> **What is being asked**
All of the data that follows is to be written out exactly, with images excluded.

> **The data**

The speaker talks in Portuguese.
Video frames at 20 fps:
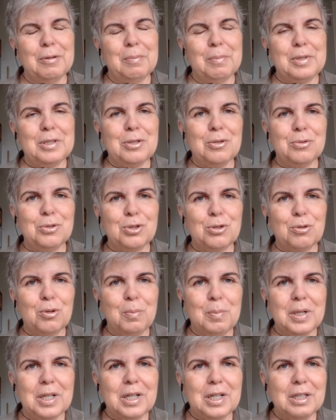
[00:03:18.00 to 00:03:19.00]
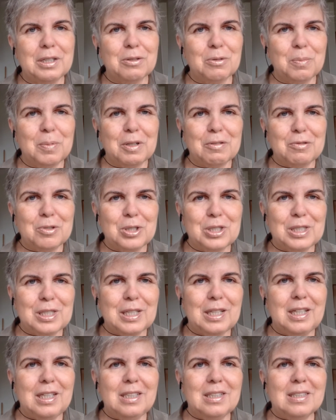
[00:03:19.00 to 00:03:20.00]
mas eu estou pregando para
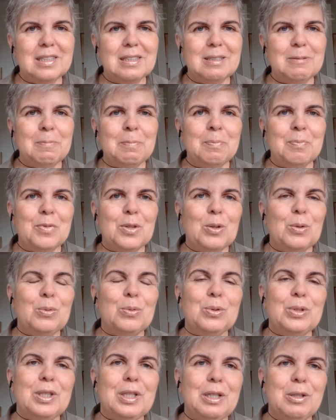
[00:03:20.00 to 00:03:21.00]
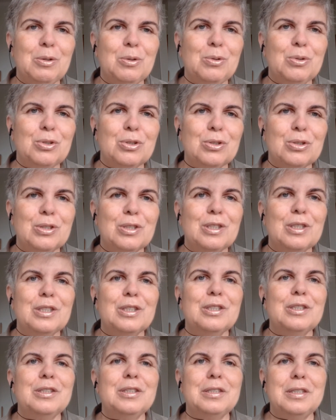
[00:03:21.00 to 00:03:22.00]
vocês o Deus
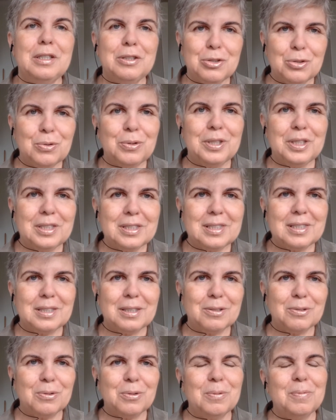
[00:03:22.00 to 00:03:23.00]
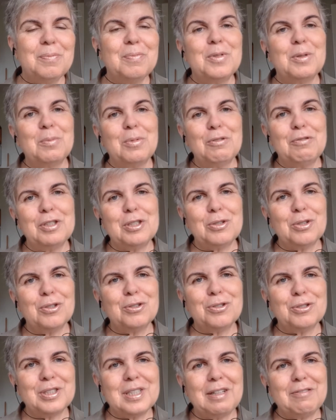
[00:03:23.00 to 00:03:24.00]
desconhecido. O professor
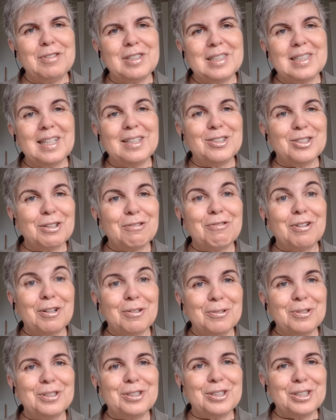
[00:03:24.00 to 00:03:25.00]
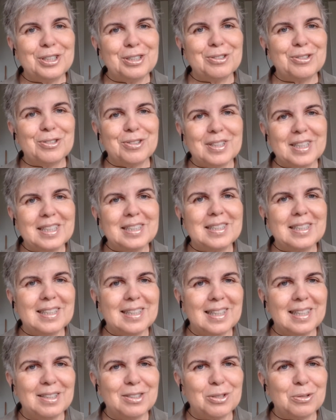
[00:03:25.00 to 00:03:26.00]
José Vicente já falou disso, desse
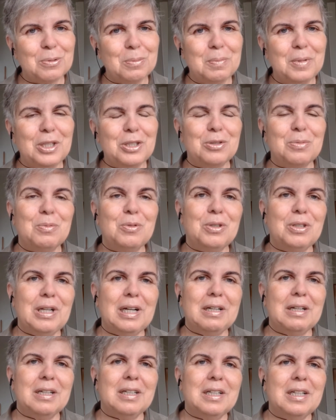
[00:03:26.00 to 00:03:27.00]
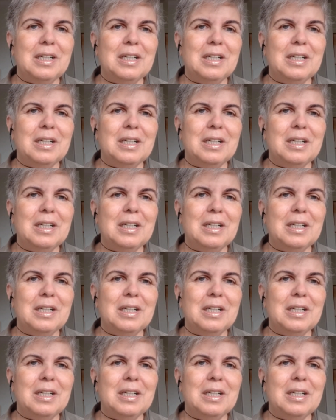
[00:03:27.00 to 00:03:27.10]
texto mesmo na,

> **Response to this exercise**
The speaker talks in Portuguese.
Video frames at 20 fps:
[00:03:18.00 to 00:03:19.00]
[00:03:19.00 to 00:03:20.00]
mas eu estou pregando para
[00:03:20.00 to 00:03:21.00]
[00:03:21.00 to 00:03:22.00]
vocês o Deus
[00:03:22.00 to 00:03:23.00]
[00:03:23.00 to 00:03:24.00]
desconhecido. O professor
[00:03:24.00 to 00:03:25.00]
[00:03:25.00 to 00:03:26.00]
José Vicente já falou disso, desse
[00:03:26.00 to 00:03:27.00]
[00:03:27.00 to 00:03:27.10]
texto mesmo na,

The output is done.